Jen AngSo my next question for you was this and what were some of the challenges and as you saw it in running the legal case or maybe in coordinating your efforts with the campaign - , I don't know if either or both was challenging at the time - were there any really tricky moments for you and your team?
Alison PickupYeah, for sure. I mean, I think coordination was tricky. As I said, obviously, so many actors in the sector were trying to find ways to challenge. And so a key part at the start was kind of reaching out to those other organisations and to lawyers in private practice as well, who were acting on behalf of individual clients and on behalf of other NGOs and trying to understand what everyone else was doing and where we could add value.

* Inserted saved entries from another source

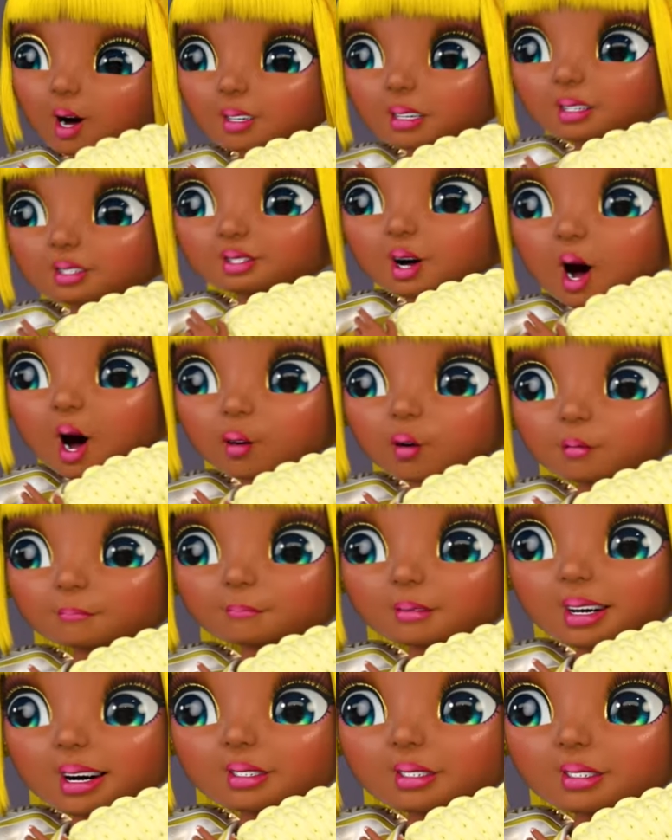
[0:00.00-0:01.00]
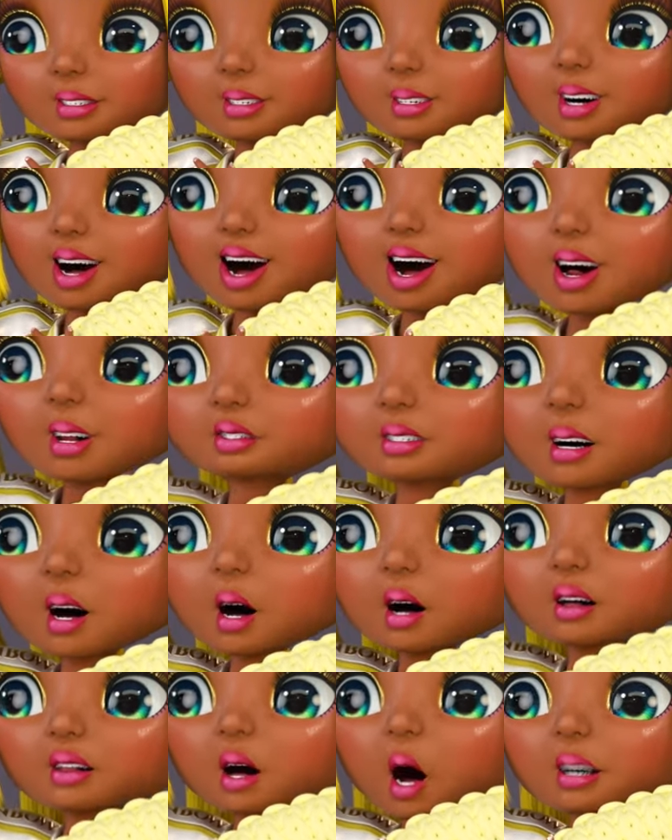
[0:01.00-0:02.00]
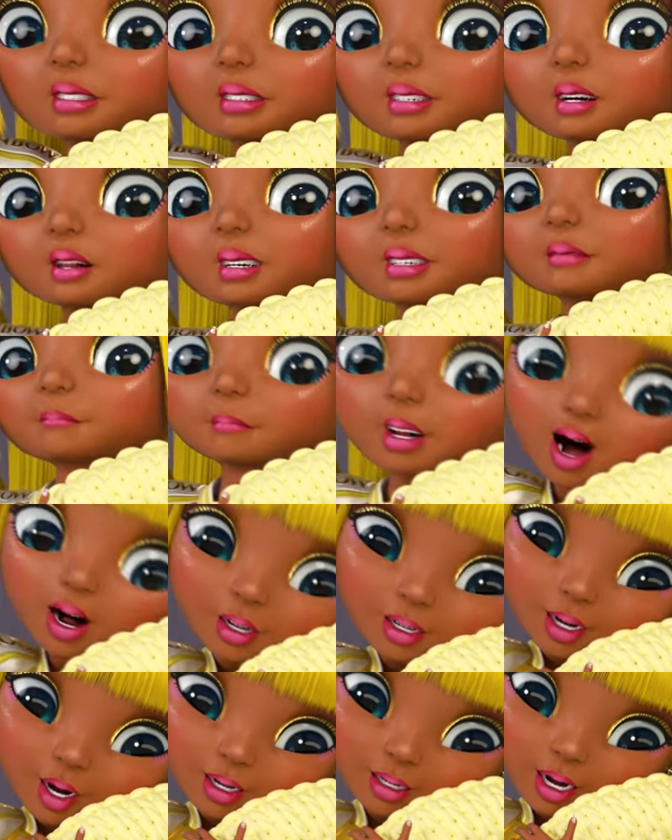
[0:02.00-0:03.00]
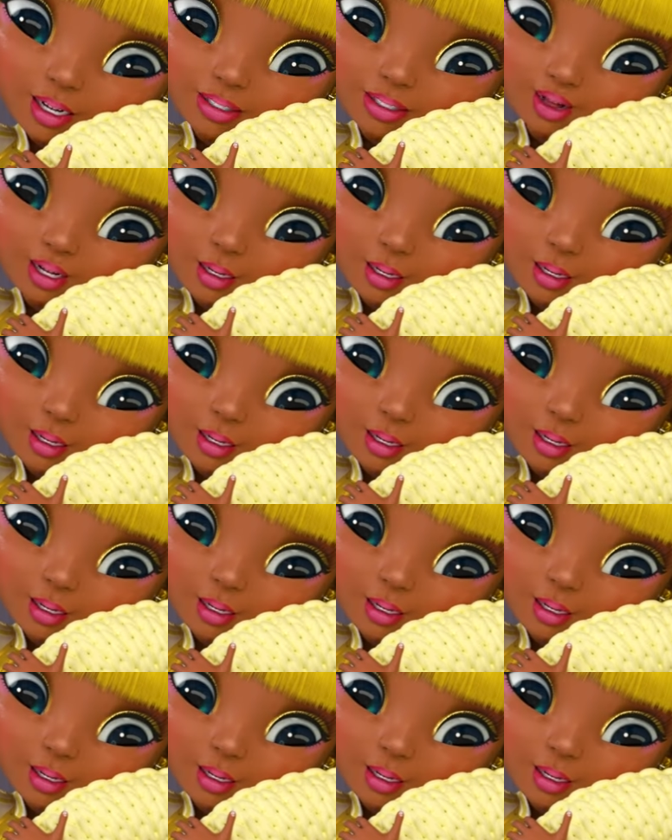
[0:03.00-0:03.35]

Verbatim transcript: package day roomies. And thanks to this blanket, it's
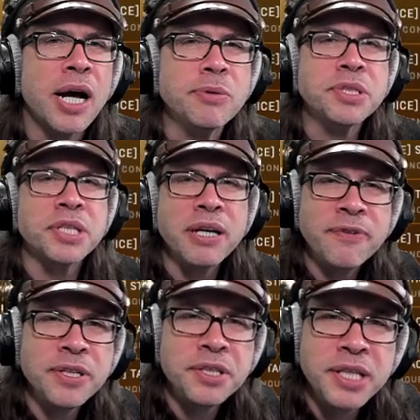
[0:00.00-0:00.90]
I would
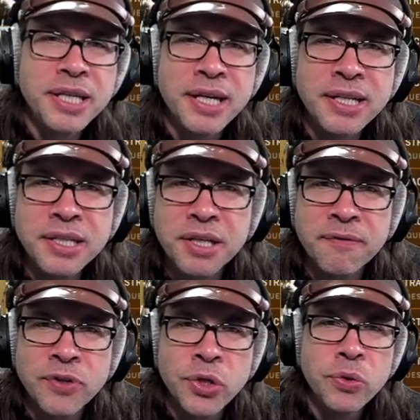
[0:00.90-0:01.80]
definitely get it
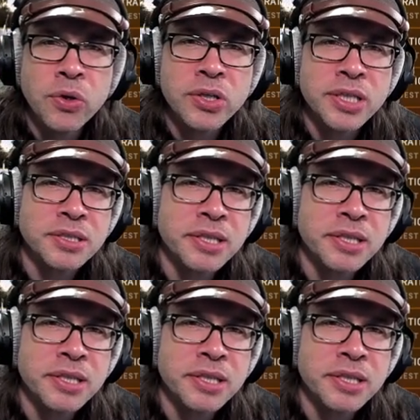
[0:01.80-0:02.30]
if you are on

Alison PickupSo I think that was, it was a challenge, but actually it, I think it was a start of a lot more proactive collaboration in the sector, that we were – the way we had to pull together.
The second and related kind of biggest challenge was the speed at which things started to happen, because the announcement was like mid-April and it was in early May when the government started detaining people on arrival and threatening them with removal to Rwanda, and we started to see how the process was playing out. And the first removals were due to take place in kind of mid-June.
So it was only really two months from even hearing for the first time that this was a possibility, to when people were supposed to be put on planes. So everything had to be done at kind of breakneck speed, on behalf of individual clients and then Asylum Aid was kind of running our own challenge, which focused on procedural fairness. And that was really challenging, and then you remember, I'm sure, that in the first instance, the High Court and then the Court of Appeal and then the Supreme Court in the UK all refused injuctions to prevent people being removed to Rwanda.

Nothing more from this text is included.